Çocuklar Duymasın dizisinde “Genel Müdür Selçuk” olarak tanıdık sizi. Aynı zamanda “En Son Babalar Duyar” dizisinde senarist, senaryo danışmanı ve oyuncu olarak yer aldınız. İsterseniz biraz da televizyon maceranızdan söz edelim…
M.A: Televizyon en sevdiğim hobilerimden, yan işlerimden biri. TRT2’de “Şeytanın Avukatları” eğitim kültür programı ile başlayan hikâyem, “Çocuklar Duymasın” ve “En Son Babalar Duyar” dizilerinde oyunculuk, senaryo danışmanlığı ve senaristlikle devam etti. Ayrıca “İnsan Sarrafı” adlı bir yarışma programı ve “İncir Çekirdeği” adında kuşak programı da yaptım. Yoğun iş programım nedeniyle zaman zaman ilgim azalsa da, içimdeki televizyon sevgisi nedeniyle uzun dönemde televizyon ile bağımın bir şekilde devam edeceğine inanıyorum.
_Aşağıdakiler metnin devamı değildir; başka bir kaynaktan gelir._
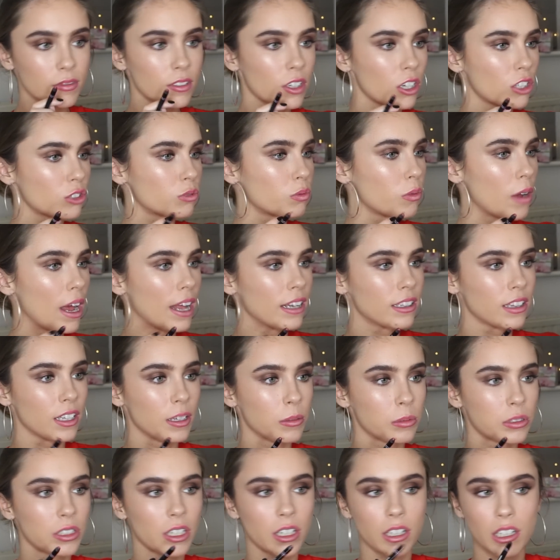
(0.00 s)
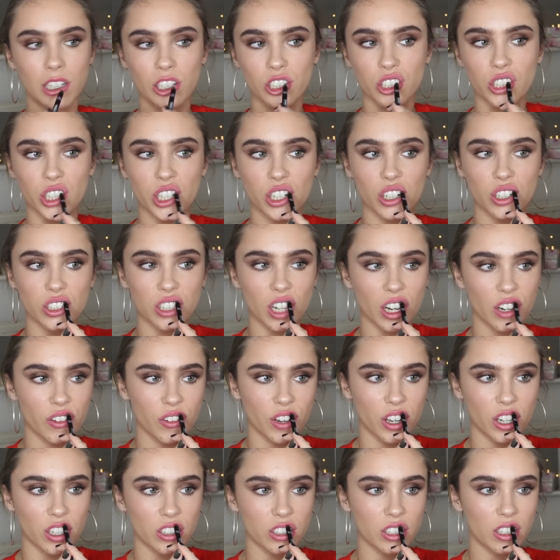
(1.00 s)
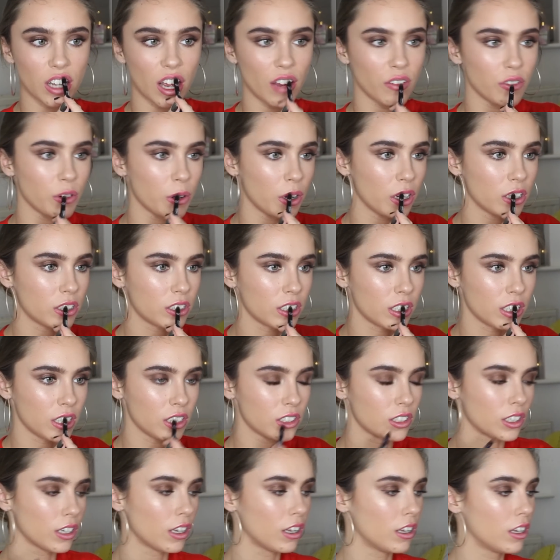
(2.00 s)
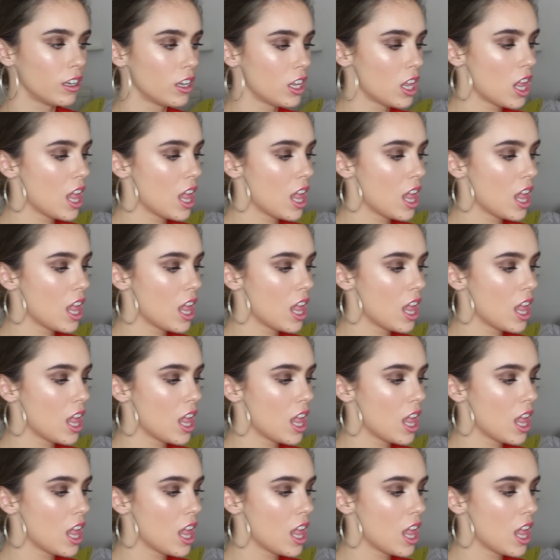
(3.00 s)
Because red lipstick literally goes everywhere, so you need to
Ayrıca son dönemde “Dersimiz Atatürk” ve “Kanal-i-zasyon” adlı sinema filmlerinde de oynadım.
Aynı zamanda birçok radyo programı yapmışsınız ve hala devam eden kişisel gelişim ve müzik üzerine bir program hazırlayıp sunuyorsunuz. Bu yoğun tempoda kendiniz için nasıl vakit yaratıyorsunuz?
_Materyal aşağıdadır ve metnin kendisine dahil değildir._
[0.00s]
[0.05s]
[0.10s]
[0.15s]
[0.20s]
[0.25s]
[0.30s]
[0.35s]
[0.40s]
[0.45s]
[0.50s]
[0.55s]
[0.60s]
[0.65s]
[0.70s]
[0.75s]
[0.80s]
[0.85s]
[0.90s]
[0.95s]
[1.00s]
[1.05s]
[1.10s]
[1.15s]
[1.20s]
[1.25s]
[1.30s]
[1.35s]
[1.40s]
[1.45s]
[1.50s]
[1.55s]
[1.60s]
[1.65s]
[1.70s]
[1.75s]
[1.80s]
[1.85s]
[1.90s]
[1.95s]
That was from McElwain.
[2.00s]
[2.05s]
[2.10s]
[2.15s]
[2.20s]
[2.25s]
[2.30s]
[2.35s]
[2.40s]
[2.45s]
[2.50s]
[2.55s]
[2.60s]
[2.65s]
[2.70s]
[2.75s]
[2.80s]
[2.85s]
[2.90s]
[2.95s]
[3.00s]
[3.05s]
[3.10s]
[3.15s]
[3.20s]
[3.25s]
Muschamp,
M.A: Aslında her insanın en dikkatle kullanması gereken kaynağı “zaman”. Zaman yönetimini iyi yaptığınız takdirde her şeye vakit bulabiliyorsunuz. Ne istediğini ve neden istediğini iyi bilirseniz önünüzde hiçbir engel kalmaz. Ayrıca sevdiğiniz bir işte çalışmanın insanın mutluluk hormonlarını devreye soktuğu da bilimsel bir gerçek. Hayatta vazgeçmek istemediğiniz ve sürekli yapmak istediğiniz ne varsa, zaman planlaması yaparken onları öncelikle programlamanızı tavsiye ederim. Diğer konuları ise kalan zamana yaymaya çalışın. Yeterince zamanınız yok gibi görünüyorsa, erken kalkma, geç yatma veya yollarda geçen zamanı verimli kullanma gibi basit uygulamalarla fazladan zaman yaratabilirsiniz. Bir de, ne yaparsanız yapın konsantre olduğunuzda veriminin çok daha fazla artacaktır.
Gelecek projeleriniz nedir?
M.A: Öncelikle eğitim konusunda sürekli yenilik ve farklılık yaratmak için uğraşıyoruz. Önümüzdeki yıl “Türkleri İkna Etmenin İncelikleri” adlı kitabımın devamı olarak, yeni bir kitabım çıkacak. Ayrıca televizyon için bir eğitim programı da yakında ekranlarda olacak. Sonuç olarak, projelerimiz de kişisel gelişimimiz gibi hiç bitmeyecek.